In the copy, include no pictures, but reproduce every record exactly.
[Opening DATASET CONTENT section]
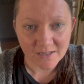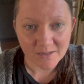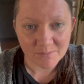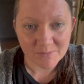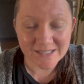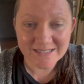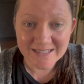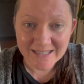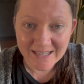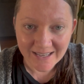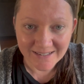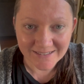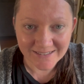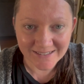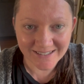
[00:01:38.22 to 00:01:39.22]
Because
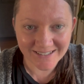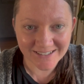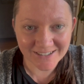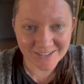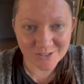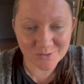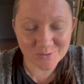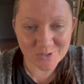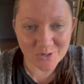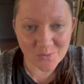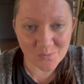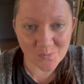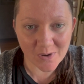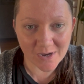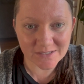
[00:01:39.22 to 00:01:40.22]
again, you
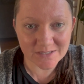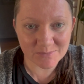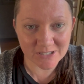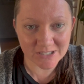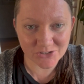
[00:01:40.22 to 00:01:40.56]
don't want to be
[Closing DATASET CONTENT section]
REPLY TO THE TASK:
[00:01:38.22 to 00:01:39.22]
Because
[00:01:39.22 to 00:01:40.22]
again, you
[00:01:40.22 to 00:01:40.56]
don't want to be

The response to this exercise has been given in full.